What this means for Linux security

Copy Fail does not let a remote attacker break into a Linux server by itself. The attacker first needs a way to run code locally.

Once that foothold exists, the flaw can turn a low-privilege account into root access. That makes it valuable for attackers who already breached a web app, stole SSH credentials, compromised a container, or landed code inside a build pipeline.

For defenders, the priority is clear: patch kernels, protect shared workloads, reduce local execution paths, and treat container hosts and CI runners as high-risk assets until updates are complete.

FAQ

Why are containers affected?

Containers share the host kernel. If the host kernel is vulnerable, code running in a container may be able to attack shared kernel state.
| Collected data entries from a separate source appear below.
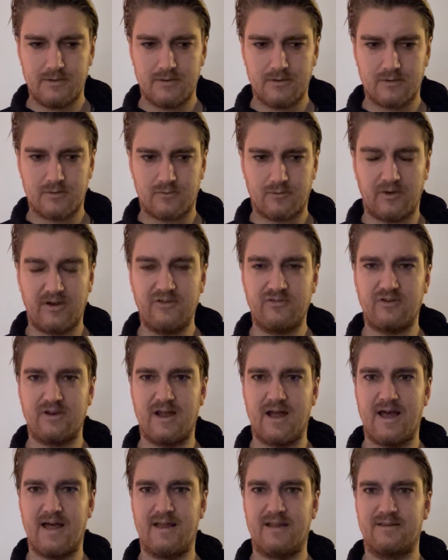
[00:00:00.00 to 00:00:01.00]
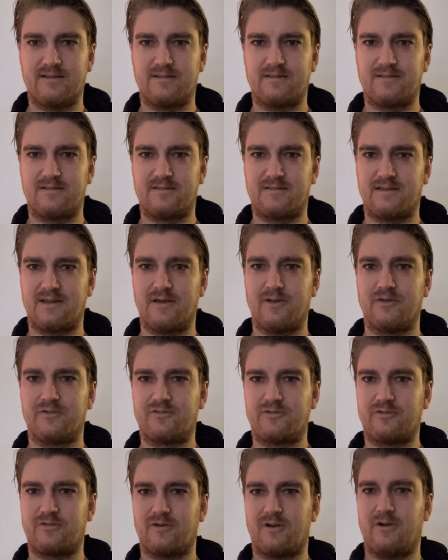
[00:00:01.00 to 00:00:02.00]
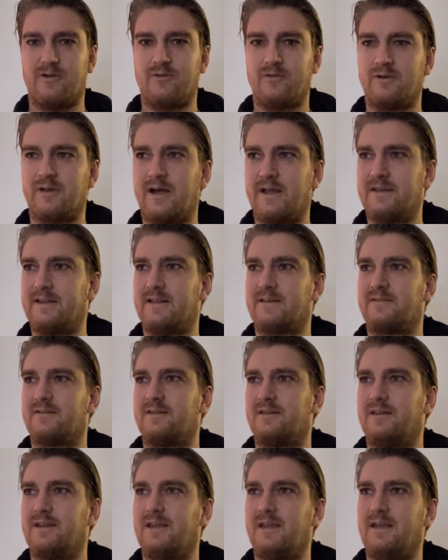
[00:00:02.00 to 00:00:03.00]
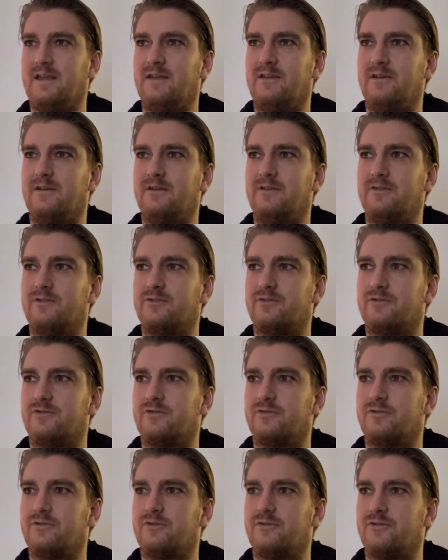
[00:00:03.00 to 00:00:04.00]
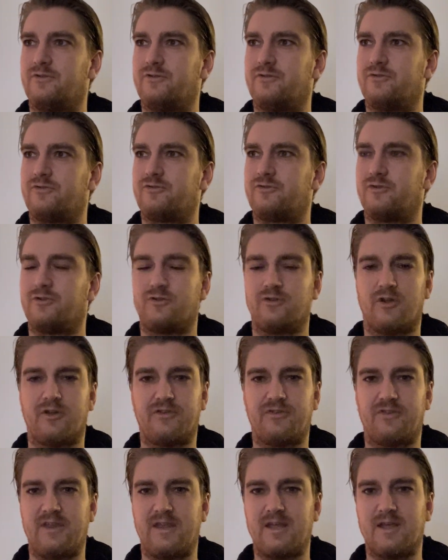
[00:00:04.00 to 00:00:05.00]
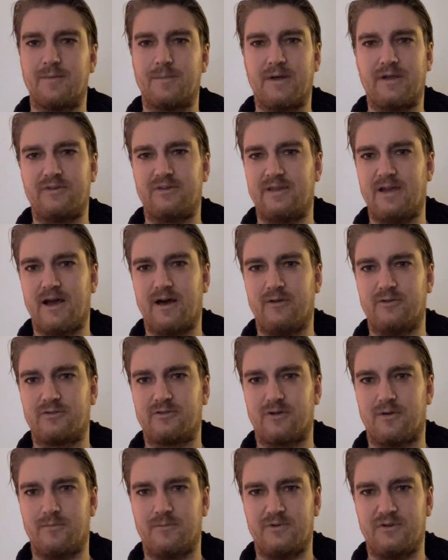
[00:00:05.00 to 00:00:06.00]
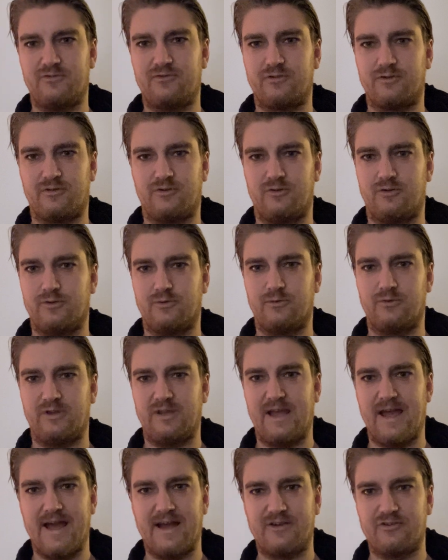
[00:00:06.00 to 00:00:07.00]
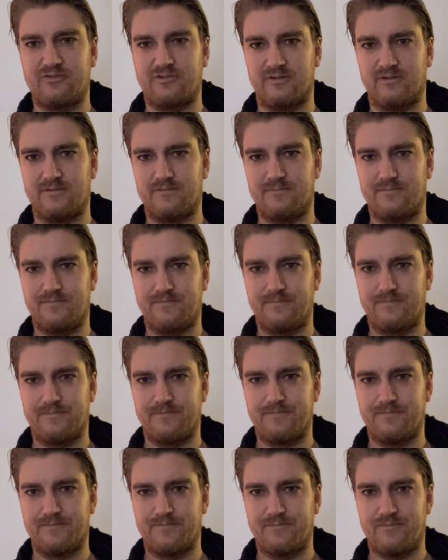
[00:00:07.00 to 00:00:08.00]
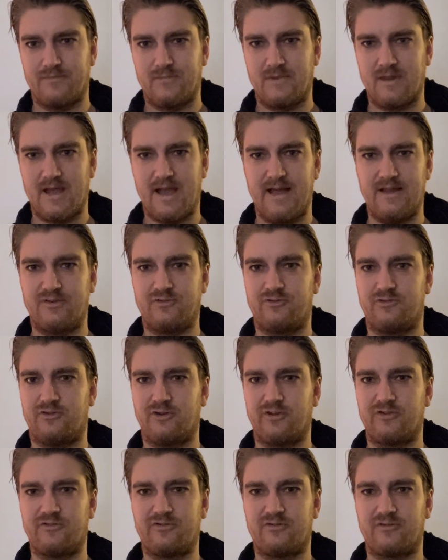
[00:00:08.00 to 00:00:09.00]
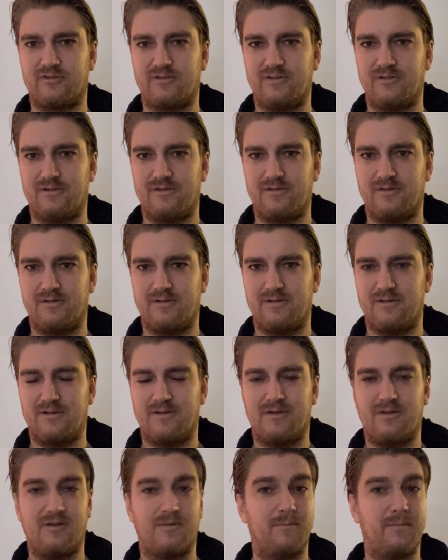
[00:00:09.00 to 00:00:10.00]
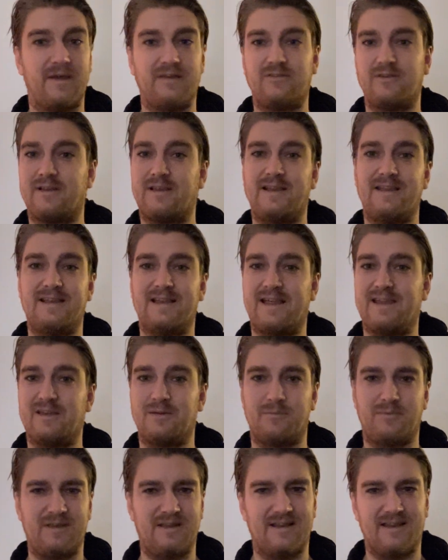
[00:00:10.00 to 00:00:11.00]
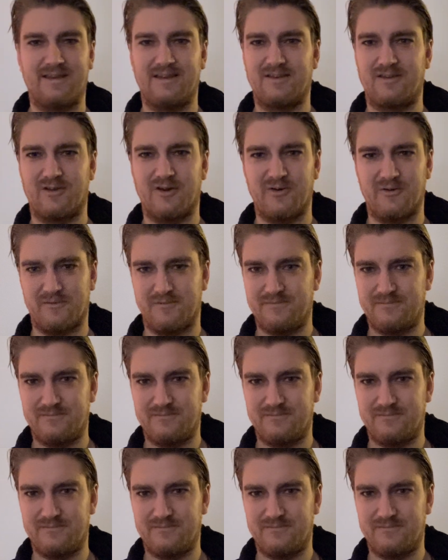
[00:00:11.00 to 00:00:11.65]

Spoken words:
Krishna tells Arjuna that he should not think about the outcome. He should do the action and just basically let it be, let it go.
Is Copy Fail remotely exploitable?

No. The flaw requires local code execution first. However, attackers can chain it after initial access through SSH, a compromised app, a malicious CI job, or a container foothold.

Can Copy Fail give attackers root access?

Yes. A local unprivileged attacker can exploit the flaw to gain root access on vulnerable systems.

What is Copy Fail?

Copy Fail is the name for CVE-2026-31431, a Linux kernel local privilege escalation flaw in the algif_aead component of the AF_ALG crypto API.